151 dilatational tracheotomies were performed on 141 patients of an anaesthesiologic intensive care unit. Ciaglia originally presented an approach between the cricoid cartilage and the first tracheal cartilage. We found it preferable to insert the cannula between the 2nd and 3rd tracheal cartilage after blunt dissection of the pretracheal tissues. The Dilators of Cook Critical Care Ltd. were used in this study.

RESULTS

With 151 tracheotomies only 11 complications were noted: pneumothorax (1), bleeding (2), mucosal lesion of the trachea (2), others (6). None of these complications was considered to be serious. There was no tracheotomy-related death. Tracheotomy was performed within 11.5 min (range 5 to 23 min). The duration of artificial ventilation following tracheotomy was 21.1 days (range 1 to 142 days).

CONCLUSION

The presented modification of dilatational tracheotomy is a safe and effective technique which can be performed on the intensive care unit. Compared with conventional tracheotomy the new method is quickly done and will be an integral part of intensive care treatment.

摘要

目的

自经皮扩张气管切开术的不同技术被引入以来,它们在重症监护环境中受到了特别关注。我们在此介绍对1985年Ciaglia首次描述的技术的一种改良。
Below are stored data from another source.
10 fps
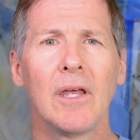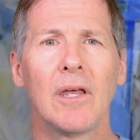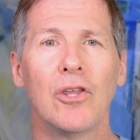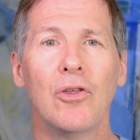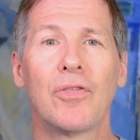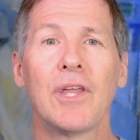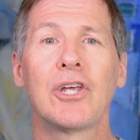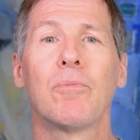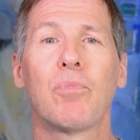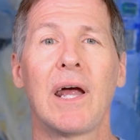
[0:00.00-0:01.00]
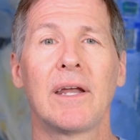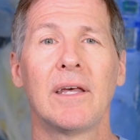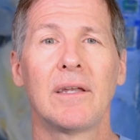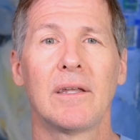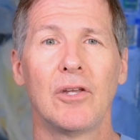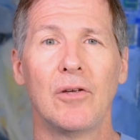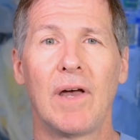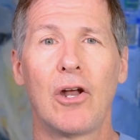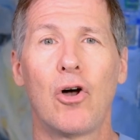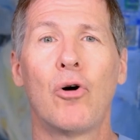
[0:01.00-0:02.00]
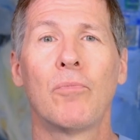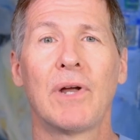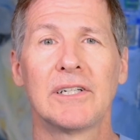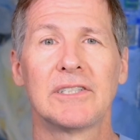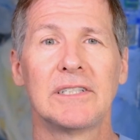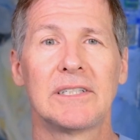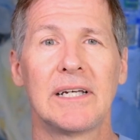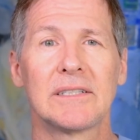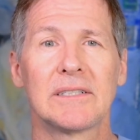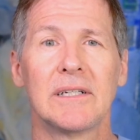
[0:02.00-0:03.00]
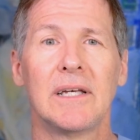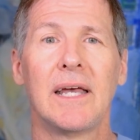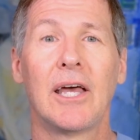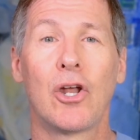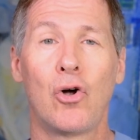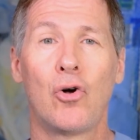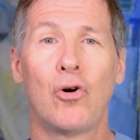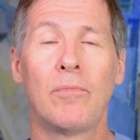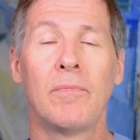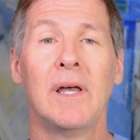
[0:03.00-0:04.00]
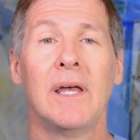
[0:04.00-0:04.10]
You think you're pregnant, you've had a home pregnancy test at home,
本研究的目的是与已发表的数据相比,评估这种改良技术的并发症发生率。

方法

在一个麻醉重症监护病房的141例患者中进行了151次扩张气管切开术。Ciaglia最初提出的方法是在环状软骨和第一气管软骨之间进行。我们发现,在钝性分离气管前组织后,将套管插入第二和第三气管软骨之间更为可取。本研究使用了库克重症护理有限公司的扩张器。

结果

在151例气管切开术中,仅发现11例并发症:气胸(1例)、出血(2例)、气管黏膜损伤(2例)、其他(6例)。这些并发症均不被认为严重。无气管切开术相关死亡。气管切开术在11.5分钟内完成(范围为5至23分钟)。气管切开术后机械通气时间为21.1天(范围为1至142天)。

结论

所介绍的扩张气管切开术改良技术是一种安全有效的技术,可在重症监护病房进行。与传统气管切开术相比,新方法操作迅速,将成为重症监护治疗的一个组成部分。